What you return must match the listing below character for character, minus any pictures.

### Supplied information
★ ★ ★ ★

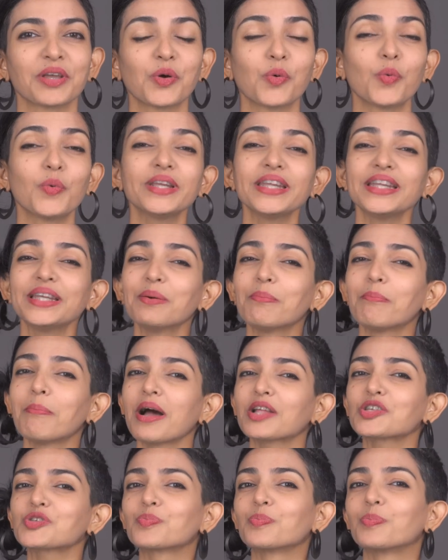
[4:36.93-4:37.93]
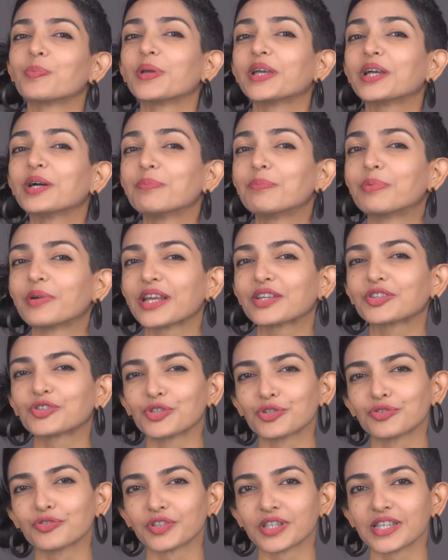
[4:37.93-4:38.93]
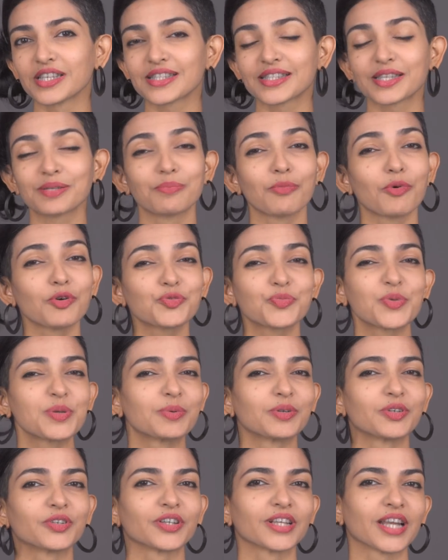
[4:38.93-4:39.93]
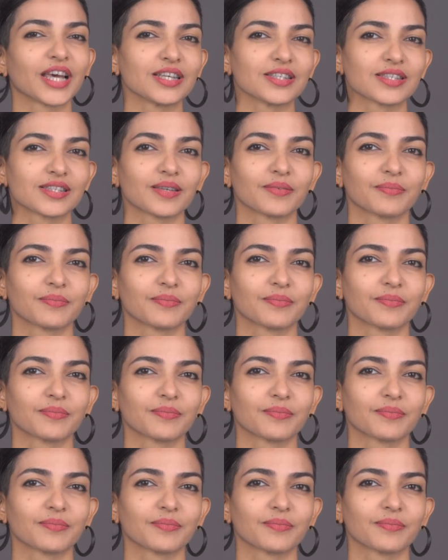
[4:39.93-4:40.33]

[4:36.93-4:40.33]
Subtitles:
We need a much bigger breakthrough for this than most people realize.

★ ★ ★ ★

### Worked solution
[4:36.93-4:37.93]
[4:37.93-4:38.93]
[4:38.93-4:39.93]
[4:39.93-4:40.33]

[4:36.93-4:40.33]
Subtitles:
We need a much bigger breakthrough for this than most people realize.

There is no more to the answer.